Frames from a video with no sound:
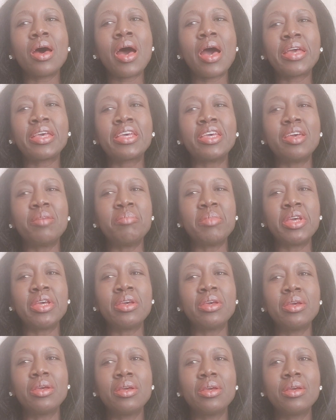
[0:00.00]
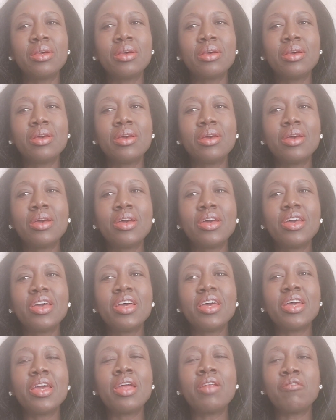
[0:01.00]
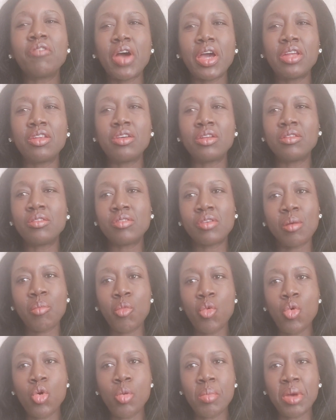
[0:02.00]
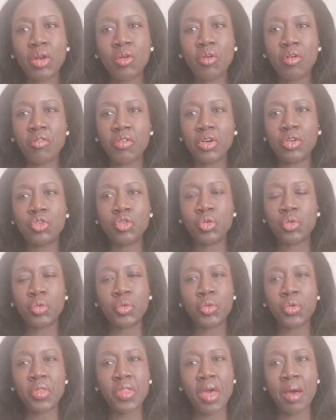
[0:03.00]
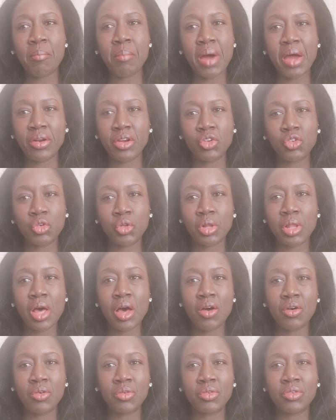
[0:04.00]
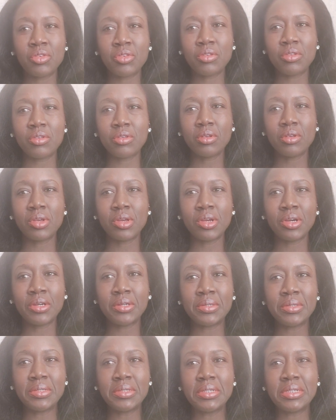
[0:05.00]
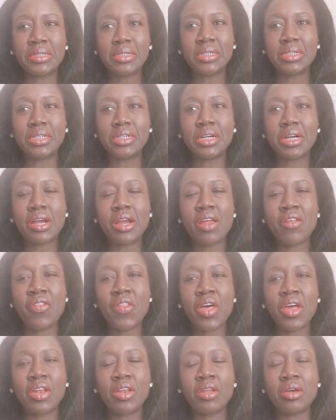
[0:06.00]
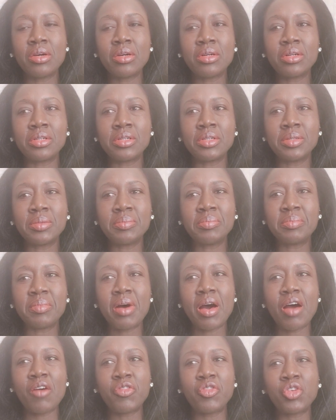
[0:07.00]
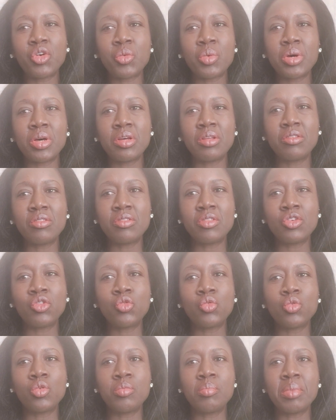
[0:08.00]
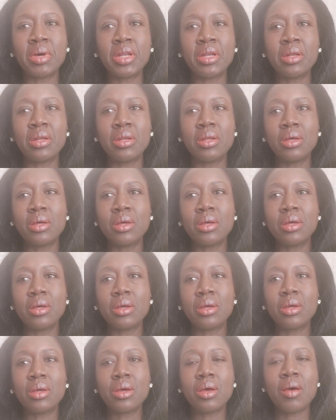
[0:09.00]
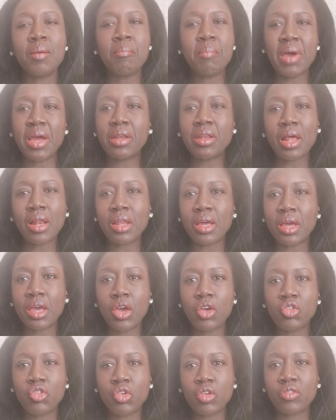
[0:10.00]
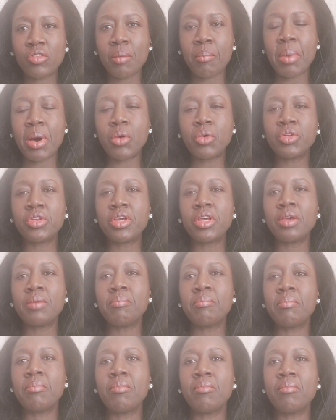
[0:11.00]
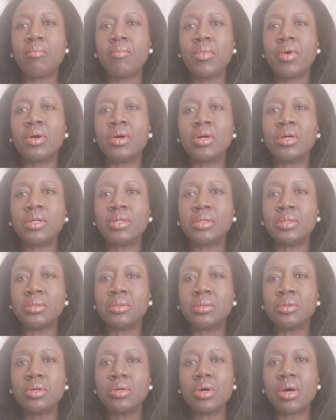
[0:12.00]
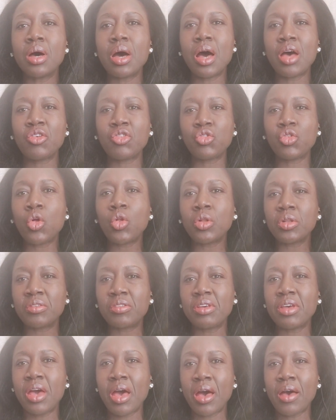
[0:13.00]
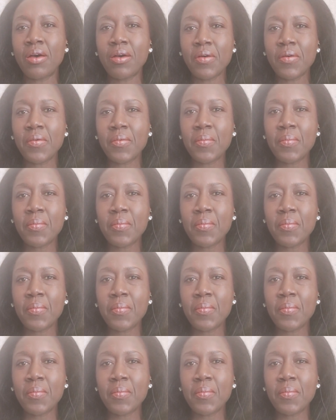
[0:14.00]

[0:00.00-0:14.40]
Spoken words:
Hakimi invited some woman over to their marital house. Yeah. And then afterwards, this woman made allegations about him assaulting her.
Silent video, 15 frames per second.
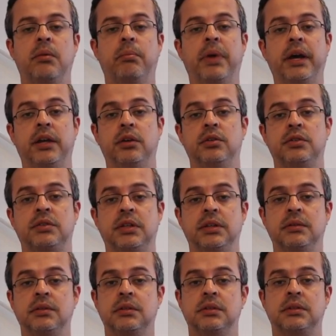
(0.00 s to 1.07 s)
by
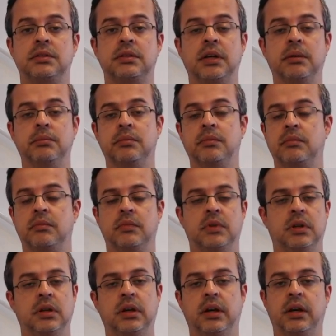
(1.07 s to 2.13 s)
using some
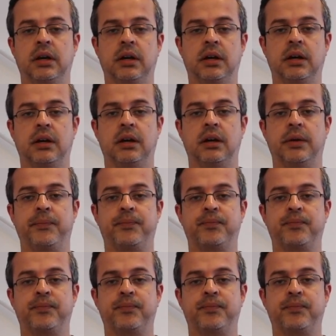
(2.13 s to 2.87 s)
uh,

.....

Transcribe the listing in full and omit the pictures.

Frames from a video with no sound:
[0:00.00]
[0:01.00]
[0:02.00]
[0:03.00]
[0:04.00]
[0:05.00]
[0:06.00]
[0:07.00]
[0:08.00]
[0:09.00]
[0:10.00]
[0:11.00]
[0:12.00]
[0:13.00]
[0:14.00]

[0:00.00-0:14.40]
Spoken words:
Hakimi invited some woman over to their marital house. Yeah. And then afterwards, this woman made allegations about him assaulting her.
Silent video, 15 frames per second.
(0.00 s to 1.07 s)
by
(1.07 s to 2.13 s)
using some
(2.13 s to 2.87 s)
uh,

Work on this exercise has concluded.